Learn to Embrace the Ebbs and Flows

Anyone caught in a rip-tide should know that you can’t fight the current.

You can swim across it until the current weakens, allowing you to swim back to shore, but the best advice is to relax, float and calmly signal to be rescued. At the time it feels like you should struggle and that you are no longer in charge of your fate, but struggling is the worst thing that you can do. It is very sad, but that is how people drown.

The circumstances of life and work are always pulling us this way and that. In my view, the phrase “work/life balance” is only true in the sense that over the course of our lives the two will average out, but on a day-by-day basis, there is little hope of finding ourselves in the middle.

For anyone working for themselves, the school holidays are a typical example. The pull of the kids (and the desire to spend time with them) is just too great to be denied. You might not get as much done as in the term time, but you should not allow yourself to feel like a failure. Also, it is all too easy to pull out the guilt-trip “daddy should be working” line. Kids are a gift, so shut off any thoughts about work when you are with them in the hols. Let them pull you back into family life for a few hours every day. You will be all the more energised when you do seize those odd hours to do some work.

Likewise, many of us work in cyclical markets. Recruitment is closely tied to economic fortunes, and when times are a little softer, it is all too easy to try that little bit too hard hassling old clients and alienating potential new ones in the search for new business. There are quiet times in many industries, but if you budget for them and plan for them, you can use the time far more productively. Invest in your own development, or take a step back and look at what you might change in your business.
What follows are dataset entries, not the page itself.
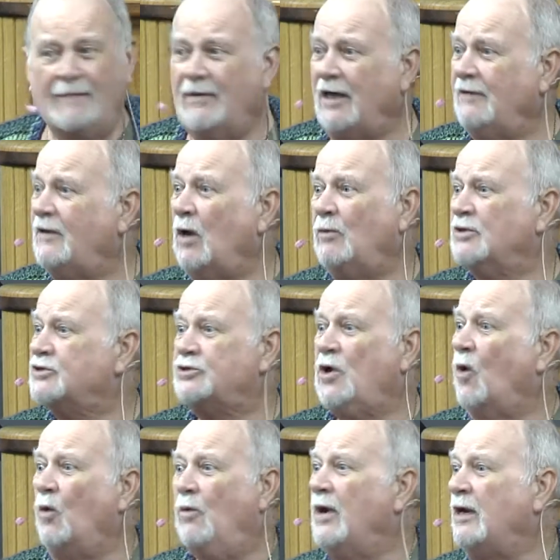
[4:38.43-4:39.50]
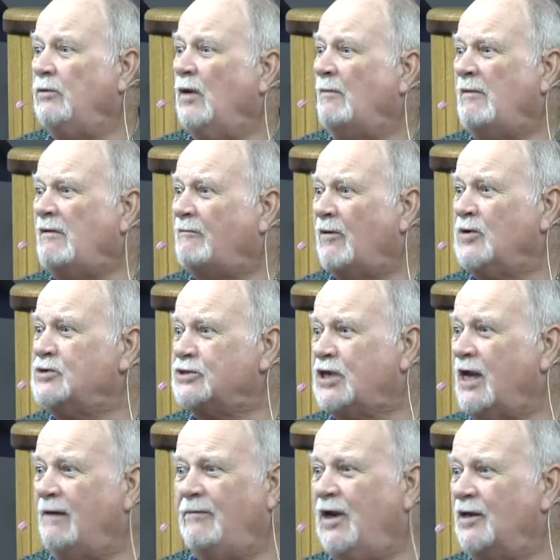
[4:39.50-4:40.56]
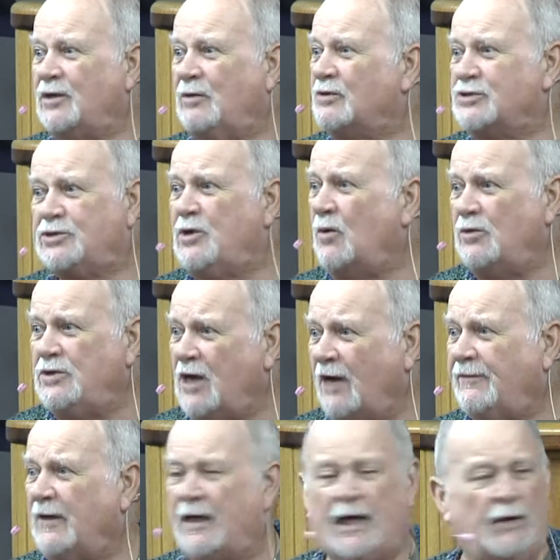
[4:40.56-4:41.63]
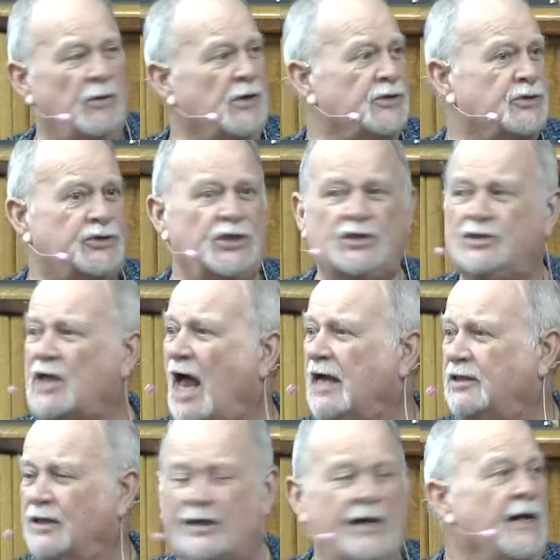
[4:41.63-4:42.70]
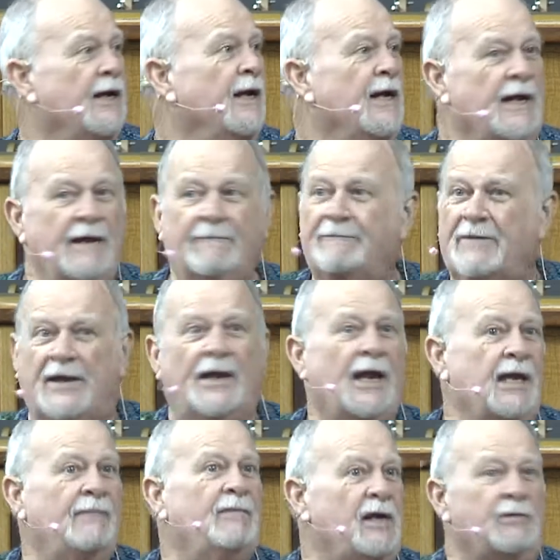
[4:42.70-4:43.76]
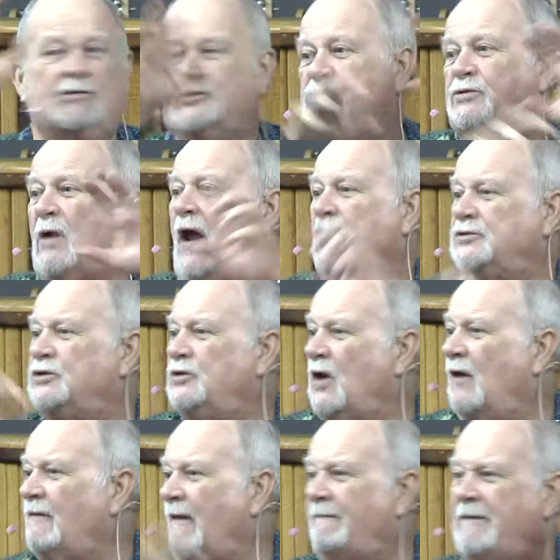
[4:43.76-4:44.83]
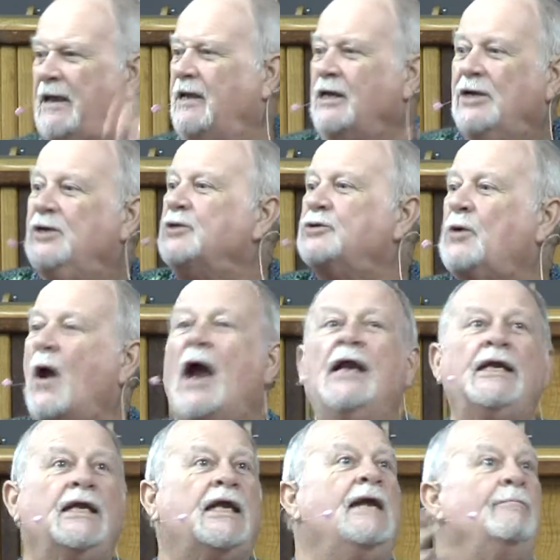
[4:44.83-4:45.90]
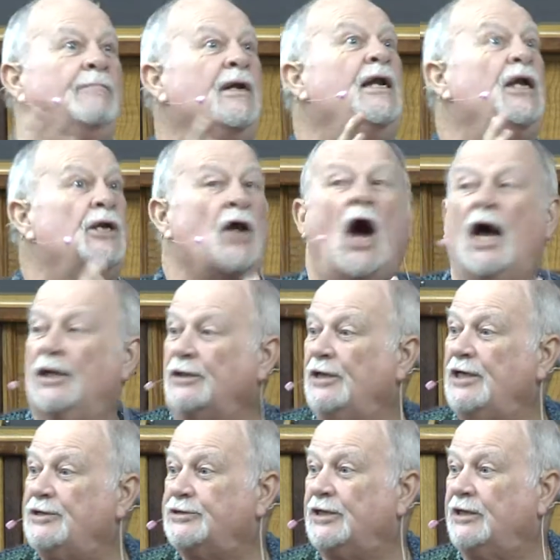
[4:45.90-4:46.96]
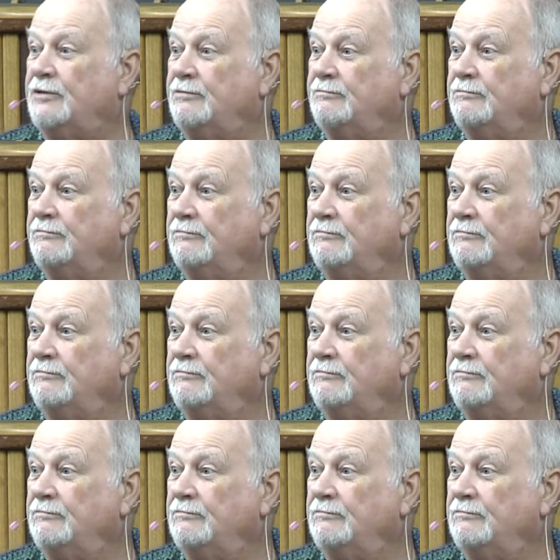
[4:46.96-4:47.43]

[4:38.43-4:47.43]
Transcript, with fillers: I mean, there was no wind when we first came in, there was no nothing. It was just like if the enemy was scratching on the thing, trying to get me to not listen.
If you embrace the ebbs, then you will have that little bit more energy for when the tide turns. If you fight the tide too hard, then burnout is only a few strokes away.

That is the sort of experience that is hard to recover from.

Of course, the ebbs and flows of life are not as easy to predict as the ocean tides. You never know when things might turn, but you can certainly keep a look out for the signs and be flexible with your behaviour when the turning point arrives.

For me, the key to productivity lies in adapting our behaviour according to the situation around us. Even at high and low tide, the moon is still pulling the water this way and that, so there is never a moment of stillness. If we are happy that we will never find this balance at any given moment, it is so much easier to reconcile ourselves with the fact that things will average themselves out in the end.

Making the most of life means making the most of the flow.